◆ WHAT IS NEEDED
Output everything in the data exactly, leaving the pictures out.

◆ ENTRIES SUPPLIED
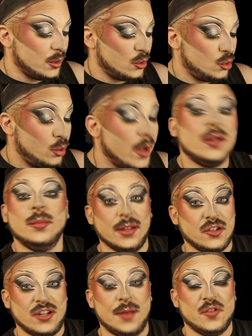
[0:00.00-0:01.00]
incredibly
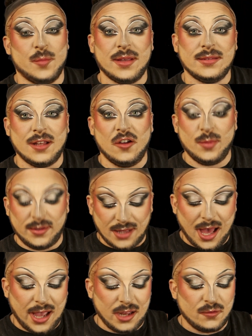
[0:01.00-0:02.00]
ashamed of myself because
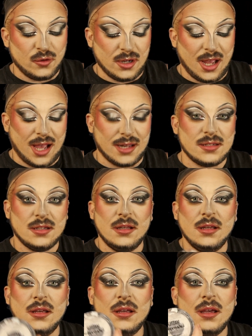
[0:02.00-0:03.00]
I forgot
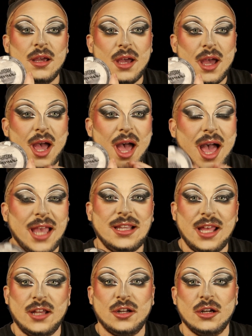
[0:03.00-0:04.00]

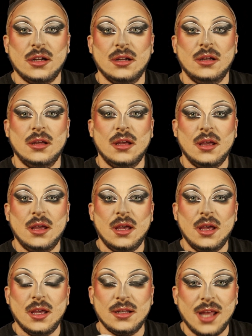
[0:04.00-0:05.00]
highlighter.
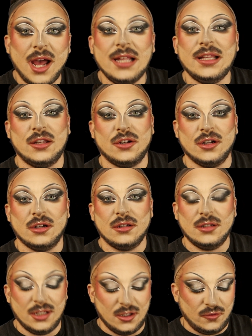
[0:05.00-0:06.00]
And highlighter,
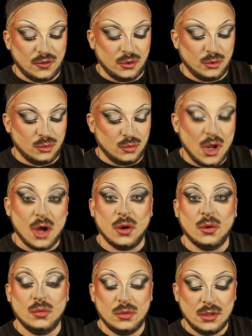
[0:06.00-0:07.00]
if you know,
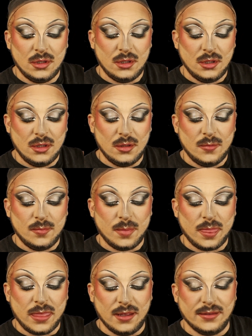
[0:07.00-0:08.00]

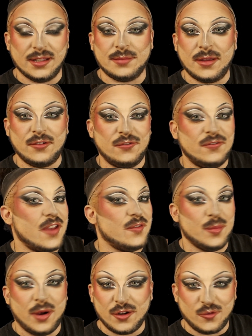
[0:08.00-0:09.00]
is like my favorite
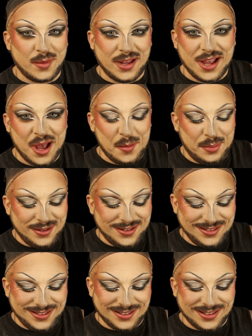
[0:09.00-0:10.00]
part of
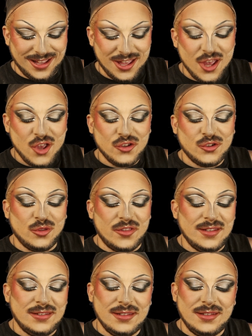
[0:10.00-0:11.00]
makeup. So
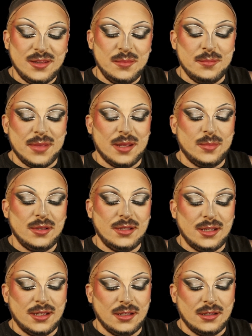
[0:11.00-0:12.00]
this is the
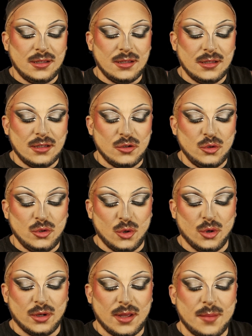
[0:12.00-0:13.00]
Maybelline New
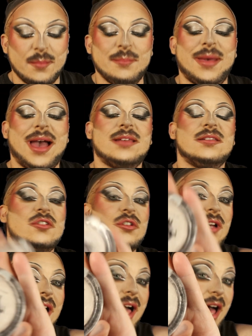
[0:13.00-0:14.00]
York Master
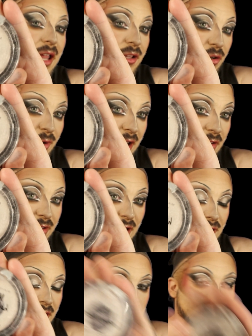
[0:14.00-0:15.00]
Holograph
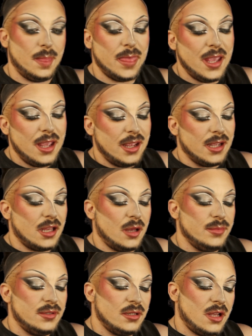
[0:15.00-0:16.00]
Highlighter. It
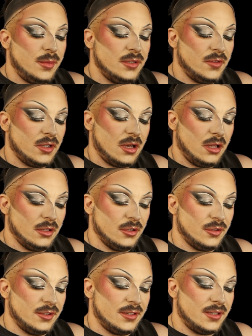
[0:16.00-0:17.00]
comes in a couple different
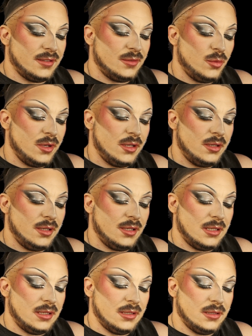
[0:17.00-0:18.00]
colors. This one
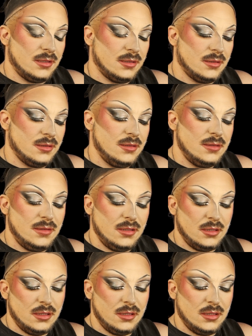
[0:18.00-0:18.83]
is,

◆ TASK ANSWER
[0:00.00-0:01.00]
incredibly
[0:01.00-0:02.00]
ashamed of myself because
[0:02.00-0:03.00]
I forgot
[0:03.00-0:04.00]

[0:04.00-0:05.00]
highlighter.
[0:05.00-0:06.00]
And highlighter,
[0:06.00-0:07.00]
if you know,
[0:07.00-0:08.00]

[0:08.00-0:09.00]
is like my favorite
[0:09.00-0:10.00]
part of
[0:10.00-0:11.00]
makeup. So
[0:11.00-0:12.00]
this is the
[0:12.00-0:13.00]
Maybelline New
[0:13.00-0:14.00]
York Master
[0:14.00-0:15.00]
Holograph
[0:15.00-0:16.00]
Highlighter. It
[0:16.00-0:17.00]
comes in a couple different
[0:17.00-0:18.00]
colors. This one
[0:18.00-0:18.83]
is,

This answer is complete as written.